Skrzydłowy Bayernu Monachium, Arjen Robben ostrzegł ligowych rywali swojej drużyny, że ta wraca do formy i będzie niebezpieczna w zbliżających się spotkaniach.
Aktualni czempioni Bundesligi rok 2015 rozpoczęli od porażki 1:4 w Wolfsburgu oraz remisu 1:1 z Schalke na własnym boisku. Po tych meczach pod adresem Bawarczyków pojawiły się głosy krytyki, ale Robben i spółka uciszyli je wygraną nad VFB Stuttgart.
– Piłkarze VFB bronili się całą drużyną więc wiedzieliśmy, że trzeba będzie strzelić gola jeszcze przed przerwą, by potem grało się spokojniej.
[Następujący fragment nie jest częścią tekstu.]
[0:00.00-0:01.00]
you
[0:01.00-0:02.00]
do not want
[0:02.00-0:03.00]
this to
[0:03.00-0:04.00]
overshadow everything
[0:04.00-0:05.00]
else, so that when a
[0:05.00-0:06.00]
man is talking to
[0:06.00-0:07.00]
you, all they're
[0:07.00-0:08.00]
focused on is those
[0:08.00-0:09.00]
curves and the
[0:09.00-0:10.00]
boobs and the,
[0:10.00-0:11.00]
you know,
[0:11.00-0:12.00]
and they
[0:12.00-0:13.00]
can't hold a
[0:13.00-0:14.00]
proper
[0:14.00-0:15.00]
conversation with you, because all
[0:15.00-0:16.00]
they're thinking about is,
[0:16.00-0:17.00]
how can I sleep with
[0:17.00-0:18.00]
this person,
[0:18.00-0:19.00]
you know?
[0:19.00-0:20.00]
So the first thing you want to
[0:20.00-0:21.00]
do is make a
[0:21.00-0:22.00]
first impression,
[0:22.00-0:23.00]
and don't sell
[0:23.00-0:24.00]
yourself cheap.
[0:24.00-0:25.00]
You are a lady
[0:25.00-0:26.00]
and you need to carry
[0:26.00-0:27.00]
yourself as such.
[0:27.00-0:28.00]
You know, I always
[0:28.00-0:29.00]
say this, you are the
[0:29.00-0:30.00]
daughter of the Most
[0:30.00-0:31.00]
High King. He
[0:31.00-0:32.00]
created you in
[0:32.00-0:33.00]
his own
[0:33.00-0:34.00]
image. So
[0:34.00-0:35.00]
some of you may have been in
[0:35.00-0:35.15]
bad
Ta sztuka nam się udała i postawiło nas to w doskonałej sytuacji – powiedział Robben.
– Stuttgart grał niezwykle defensywnie, ich skrzydłowi pełnili rolę bocznych obrońców. My jednak wracamy do wysokiej formy. Zawsze stać nas na jakieś magiczne zagranie. Trafiliśmy do siatki w sobotnim meczu już w pierwszej dogodnej dla nas sytuacji – dodał Holender, podsumowując wydarzenia z sobotniego spotkania, wygranego przez Bawarczyków 2:0.